La mode à petit prix n’est pas pour autant prête de disparaître, dans l’immédiat du moins. Tout d’abord parce que dans le contexte économique actuel, le budget des ménages ne le permet pas. D’autant qu’à force de tirer les tarifs toujours plus vers le bas, le client a perdu ses repères au niveau des prix. « Il existe une hyper dépendance vis-à-vis des promotions, qui représentent toujours près d’un achat sur deux, inverser la tendance va prendre du temps », juge Hélène Janicaud. Certaines marques ont pris le problème à bras le corps à l’image de Hast, Suitsupply, Le Pantalon ou encore Cinabre, qui ont tour à tour décidé ces dernières années de boycotter au moins une fois la période des soldes, en prenant soin d’expliquer le raisonnement à leur clientèle.

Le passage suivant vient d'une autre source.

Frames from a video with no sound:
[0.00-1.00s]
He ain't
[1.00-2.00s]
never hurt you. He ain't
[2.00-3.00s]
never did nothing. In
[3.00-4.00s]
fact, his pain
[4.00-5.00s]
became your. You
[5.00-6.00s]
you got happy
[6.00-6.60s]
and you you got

« Il existe une hyper dépendance vis-à-vis des promotions, qui représentent toujours près d’un achat sur deux, inverser la tendance va prendre du temps »

Maison Standards est même allée encore plus loin avec une opération inédite pour ses soldes d’hiver 2017, intitulée “Pay what you want“. Les clients choisissaient eux-mêmes le prix d’un produit. Par exemple, un pull marin initialement fixé au tarif de 89€ était proposé à 45€, 53€ ou 62€. Le consommateur avait alors le choix de décider le prix qu’il souhaiter payer, en prenant en compte trois critères essentiels : le prix le plus bas couvrait uniquement les coûts de production, le deuxième réunissait les coûts de production et les coûts de logistique, et enfin le prix le plus élevé permettait à la marque de générer des bénéfices. « Notre démarche répond au besoin de la nouvelle génération, qui attend un prix juste et surtout une relation plus honnête avec le commerçant », expliquait Uriel Karsenti, fondateur de Maison Standards, lors de l’évènement Anti Fashion à Marseille. 

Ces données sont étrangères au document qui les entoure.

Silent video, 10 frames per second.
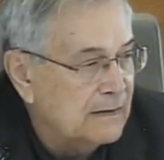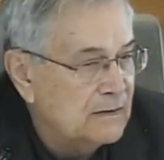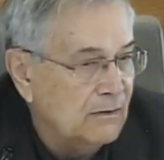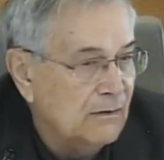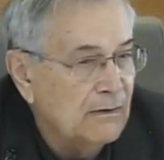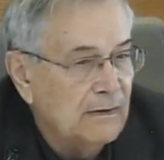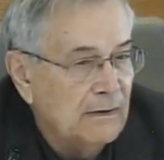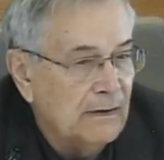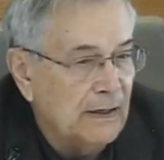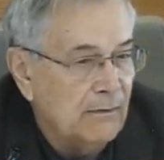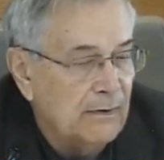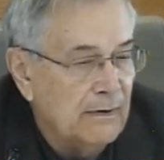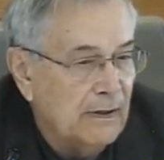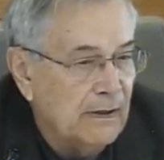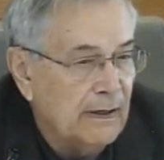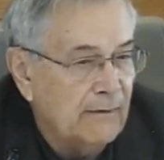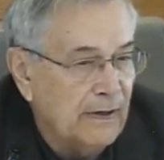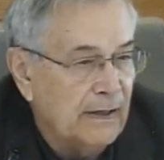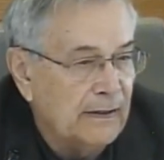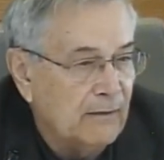So I would
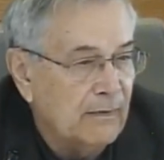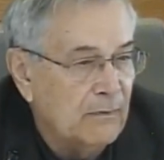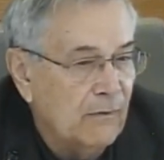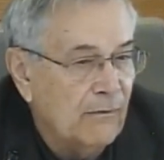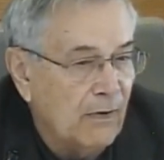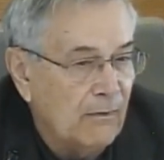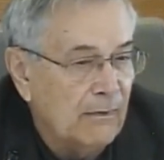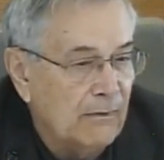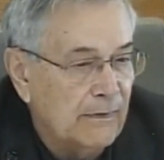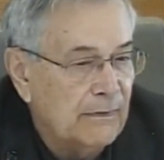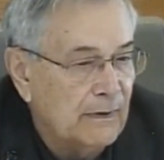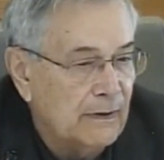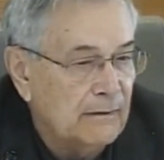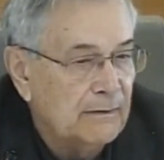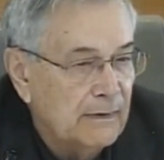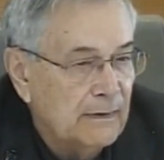advocate that we move forward with a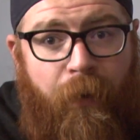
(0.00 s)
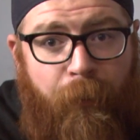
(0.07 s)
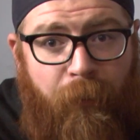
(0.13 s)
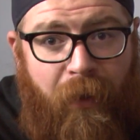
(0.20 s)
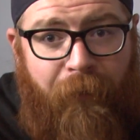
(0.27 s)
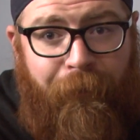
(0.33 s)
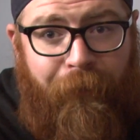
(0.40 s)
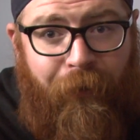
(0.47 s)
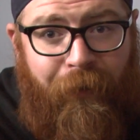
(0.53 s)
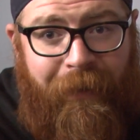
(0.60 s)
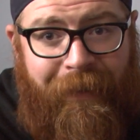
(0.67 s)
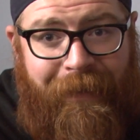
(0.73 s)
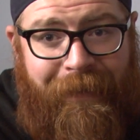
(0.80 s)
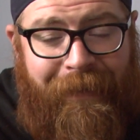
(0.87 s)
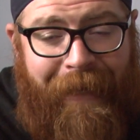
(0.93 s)
The muffler
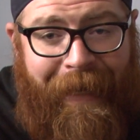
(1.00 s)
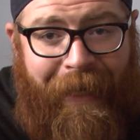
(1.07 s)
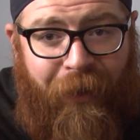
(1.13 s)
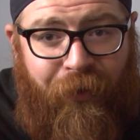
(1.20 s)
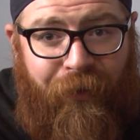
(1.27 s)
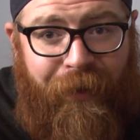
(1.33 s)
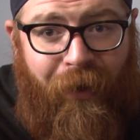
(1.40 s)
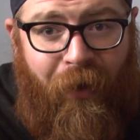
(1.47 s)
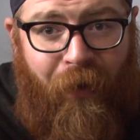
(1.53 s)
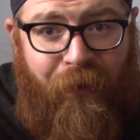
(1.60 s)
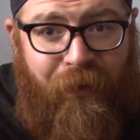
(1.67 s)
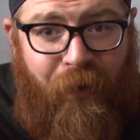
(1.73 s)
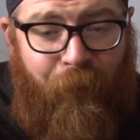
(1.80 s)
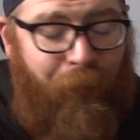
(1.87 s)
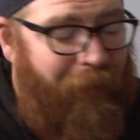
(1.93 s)
is actually
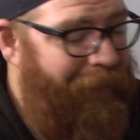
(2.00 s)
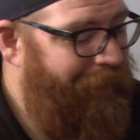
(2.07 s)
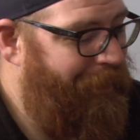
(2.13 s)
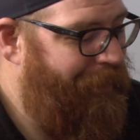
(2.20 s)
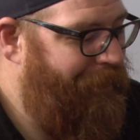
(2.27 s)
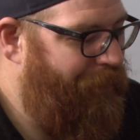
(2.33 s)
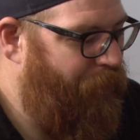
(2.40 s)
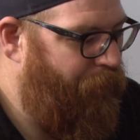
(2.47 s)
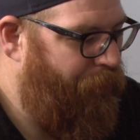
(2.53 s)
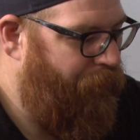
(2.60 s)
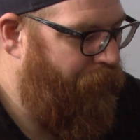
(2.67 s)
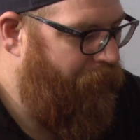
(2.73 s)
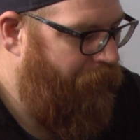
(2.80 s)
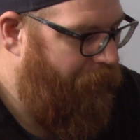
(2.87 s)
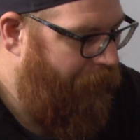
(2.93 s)
also painted
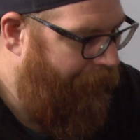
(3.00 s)
silver,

Le service au cœur du commerce de demain

Informer le consommateur sur le prix réel n’est qu’un premier pas. Pour Benoit Heilbrunn, « c’est sur le service que va se décider l’avenir dans la mode. L’histoire nous apprend que les modèles économiques fondés uniquement sur des prix bas ne tiennent pas sur le long terme. Les marques de mode ont besoin d’une proposition de valeur qui soit forte, différenciante, celles qui ne prennent pas ce chemin seront condamnées à disparaître », prédit-t-il. La montée en gamme – au moins dans les prix – de Zara ces dernières années, et la volonté de redonner une place au service à la clientèle chez H&M, tendent à lui donner raison. Le raisonnement est le même pour les indépendants avec une offre “grand public“. Pour Emilie Capraro, propriétaire de la boutique Babydoll à Vitrolles, « ce n’est pas parce qu’on a des prix accessibles qu’il ne doit pas y avoir de service. Chez nous le conseil à la clientèle a une importance primordiale, on oriente nos clients pour qu’ils puissent trouver tout ce dont ils ont besoin, et on leur évite ainsi d’avoir à faire plusieurs magasins, ils apprécient beaucoup. »

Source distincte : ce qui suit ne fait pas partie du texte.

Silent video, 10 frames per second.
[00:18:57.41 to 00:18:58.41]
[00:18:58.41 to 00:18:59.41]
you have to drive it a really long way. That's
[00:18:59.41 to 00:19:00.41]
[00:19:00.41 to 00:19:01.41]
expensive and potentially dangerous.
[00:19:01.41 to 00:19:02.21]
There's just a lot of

« L’histoire nous apprend que les modèles économiques fondés uniquement sur des prix bas ne tiennent pas sur le long terme »

Emilie Renaudat, gérante du multimarque Afwosh à Paris, a elle aussi toujours confiance dans le potentiel du marché de la mode à prix accessible, portée par les bons résultats de sa boutique. « Il y aura toujours une clientèle, le tout est d’arriver à se différencier. Par exemple, aux vitrines minimalistes et épurées des grandes chaines, j’ai préféré des devantures plus chargées, décorées d’objets branchés. On renouvèle aussi très souvent nos produits, avec une grosse communication sur les réseaux sociaux, on a notre univers bien à nous », témoigne-t-elle. Un univers propre à elle, et si c’était ça la clé de la réussite pour une entreprise de mode ? « Très certainement, répond Benoit Heilbrunn. Et c’est justement pour cette raison que le marché des prix bas n’est pas l’avenir, car pour développer son univers il faut y mettre les moyens. » A voir si l’avenir, justement lui donnera raison.